- [Exercise inputs]:
= = = =

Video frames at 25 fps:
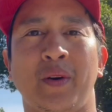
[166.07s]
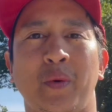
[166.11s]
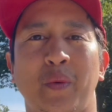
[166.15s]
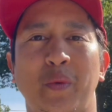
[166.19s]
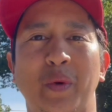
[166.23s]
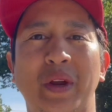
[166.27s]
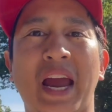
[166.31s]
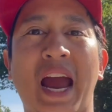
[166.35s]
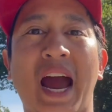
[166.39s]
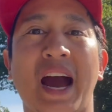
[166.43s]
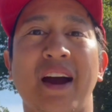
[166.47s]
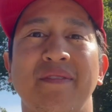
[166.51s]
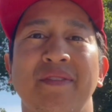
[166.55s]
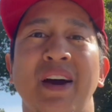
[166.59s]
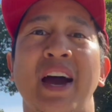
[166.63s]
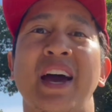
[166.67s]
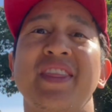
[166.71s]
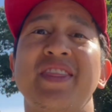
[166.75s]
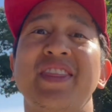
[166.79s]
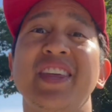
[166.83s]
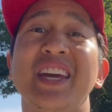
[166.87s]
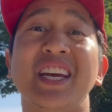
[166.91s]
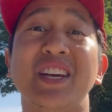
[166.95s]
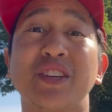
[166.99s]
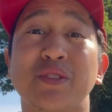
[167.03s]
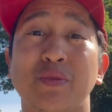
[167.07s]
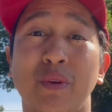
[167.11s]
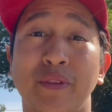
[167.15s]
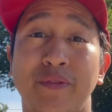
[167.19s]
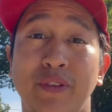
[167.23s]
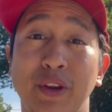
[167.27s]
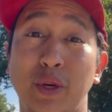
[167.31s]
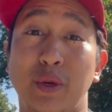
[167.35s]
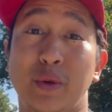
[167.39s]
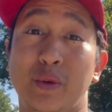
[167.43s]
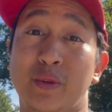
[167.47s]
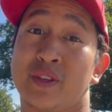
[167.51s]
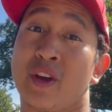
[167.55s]
We have these
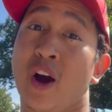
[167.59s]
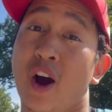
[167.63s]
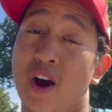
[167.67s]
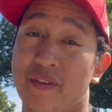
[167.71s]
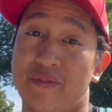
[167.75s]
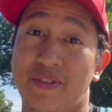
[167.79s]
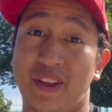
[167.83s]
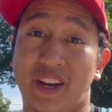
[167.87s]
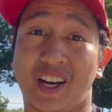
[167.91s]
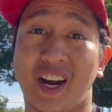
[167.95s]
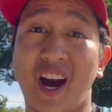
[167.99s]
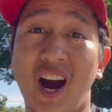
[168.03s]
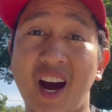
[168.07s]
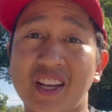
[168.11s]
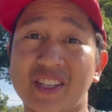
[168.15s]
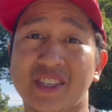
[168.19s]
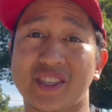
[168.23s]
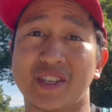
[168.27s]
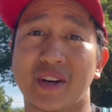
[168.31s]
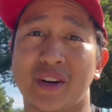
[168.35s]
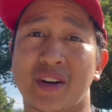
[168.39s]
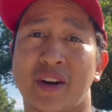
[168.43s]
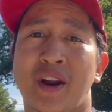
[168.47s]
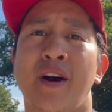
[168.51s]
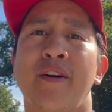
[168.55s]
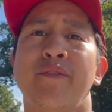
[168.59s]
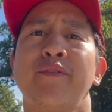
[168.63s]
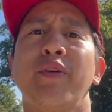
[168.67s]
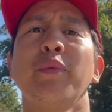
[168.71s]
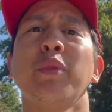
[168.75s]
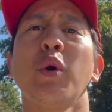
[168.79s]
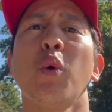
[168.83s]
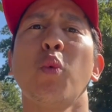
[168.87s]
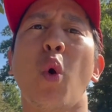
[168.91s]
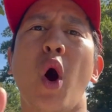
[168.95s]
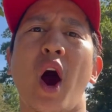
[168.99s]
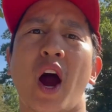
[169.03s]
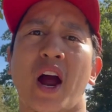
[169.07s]
reviews of the concert from
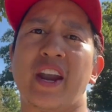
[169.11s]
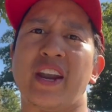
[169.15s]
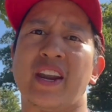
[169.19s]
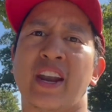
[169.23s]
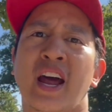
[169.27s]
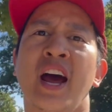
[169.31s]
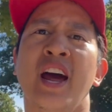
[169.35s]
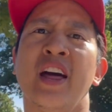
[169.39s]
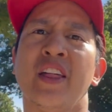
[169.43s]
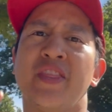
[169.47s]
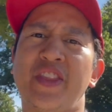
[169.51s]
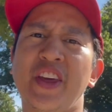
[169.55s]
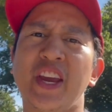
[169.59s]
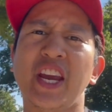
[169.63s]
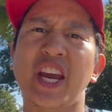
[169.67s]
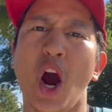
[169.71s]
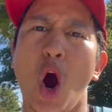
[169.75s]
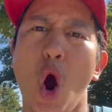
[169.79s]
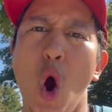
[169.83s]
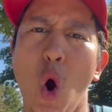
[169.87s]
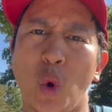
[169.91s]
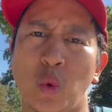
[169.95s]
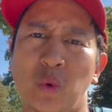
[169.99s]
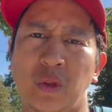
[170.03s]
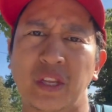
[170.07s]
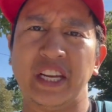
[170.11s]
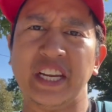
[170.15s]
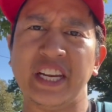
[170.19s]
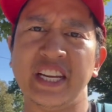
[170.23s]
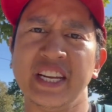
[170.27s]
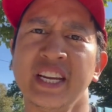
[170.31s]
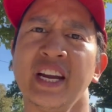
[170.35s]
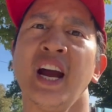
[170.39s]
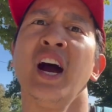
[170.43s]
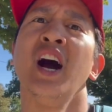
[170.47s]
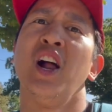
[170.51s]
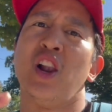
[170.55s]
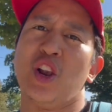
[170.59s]
the one, the
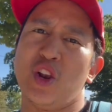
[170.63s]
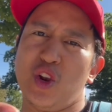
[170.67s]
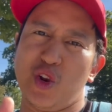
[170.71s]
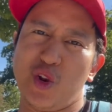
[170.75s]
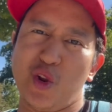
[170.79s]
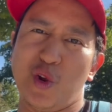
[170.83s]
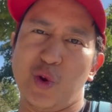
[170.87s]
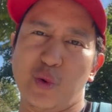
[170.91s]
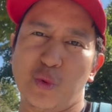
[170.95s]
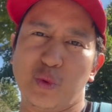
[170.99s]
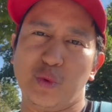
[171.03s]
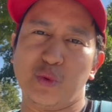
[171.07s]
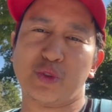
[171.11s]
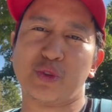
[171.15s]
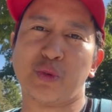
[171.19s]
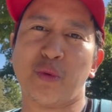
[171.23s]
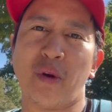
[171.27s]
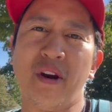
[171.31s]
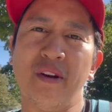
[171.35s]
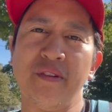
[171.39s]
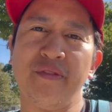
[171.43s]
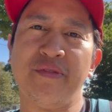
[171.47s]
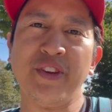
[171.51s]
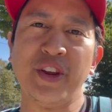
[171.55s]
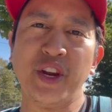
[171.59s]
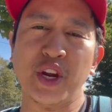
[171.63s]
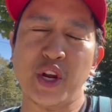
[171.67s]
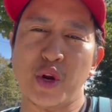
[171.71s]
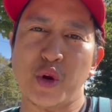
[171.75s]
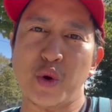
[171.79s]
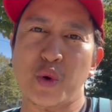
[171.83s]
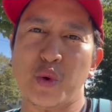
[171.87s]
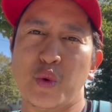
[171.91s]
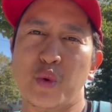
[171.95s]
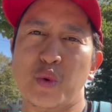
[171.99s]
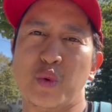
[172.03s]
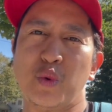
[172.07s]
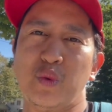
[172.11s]
only, Lou's
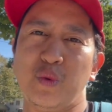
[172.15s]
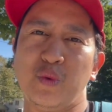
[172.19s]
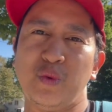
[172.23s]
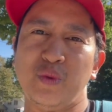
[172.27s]
Reviews.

= = = =

- [Activity]: An exact, picture-free copy of the entries is required.

- [Response to the task]:
Video frames at 25 fps:
[166.07s]
[166.11s]
[166.15s]
[166.19s]
[166.23s]
[166.27s]
[166.31s]
[166.35s]
[166.39s]
[166.43s]
[166.47s]
[166.51s]
[166.55s]
[166.59s]
[166.63s]
[166.67s]
[166.71s]
[166.75s]
[166.79s]
[166.83s]
[166.87s]
[166.91s]
[166.95s]
[166.99s]
[167.03s]
[167.07s]
[167.11s]
[167.15s]
[167.19s]
[167.23s]
[167.27s]
[167.31s]
[167.35s]
[167.39s]
[167.43s]
[167.47s]
[167.51s]
[167.55s]
We have these
[167.59s]
[167.63s]
[167.67s]
[167.71s]
[167.75s]
[167.79s]
[167.83s]
[167.87s]
[167.91s]
[167.95s]
[167.99s]
[168.03s]
[168.07s]
[168.11s]
[168.15s]
[168.19s]
[168.23s]
[168.27s]
[168.31s]
[168.35s]
[168.39s]
[168.43s]
[168.47s]
[168.51s]
[168.55s]
[168.59s]
[168.63s]
[168.67s]
[168.71s]
[168.75s]
[168.79s]
[168.83s]
[168.87s]
[168.91s]
[168.95s]
[168.99s]
[169.03s]
[169.07s]
reviews of the concert from
[169.11s]
[169.15s]
[169.19s]
[169.23s]
[169.27s]
[169.31s]
[169.35s]
[169.39s]
[169.43s]
[169.47s]
[169.51s]
[169.55s]
[169.59s]
[169.63s]
[169.67s]
[169.71s]
[169.75s]
[169.79s]
[169.83s]
[169.87s]
[169.91s]
[169.95s]
[169.99s]
[170.03s]
[170.07s]
[170.11s]
[170.15s]
[170.19s]
[170.23s]
[170.27s]
[170.31s]
[170.35s]
[170.39s]
[170.43s]
[170.47s]
[170.51s]
[170.55s]
[170.59s]
the one, the
[170.63s]
[170.67s]
[170.71s]
[170.75s]
[170.79s]
[170.83s]
[170.87s]
[170.91s]
[170.95s]
[170.99s]
[171.03s]
[171.07s]
[171.11s]
[171.15s]
[171.19s]
[171.23s]
[171.27s]
[171.31s]
[171.35s]
[171.39s]
[171.43s]
[171.47s]
[171.51s]
[171.55s]
[171.59s]
[171.63s]
[171.67s]
[171.71s]
[171.75s]
[171.79s]
[171.83s]
[171.87s]
[171.91s]
[171.95s]
[171.99s]
[172.03s]
[172.07s]
[172.11s]
only, Lou's
[172.15s]
[172.19s]
[172.23s]
[172.27s]
Reviews.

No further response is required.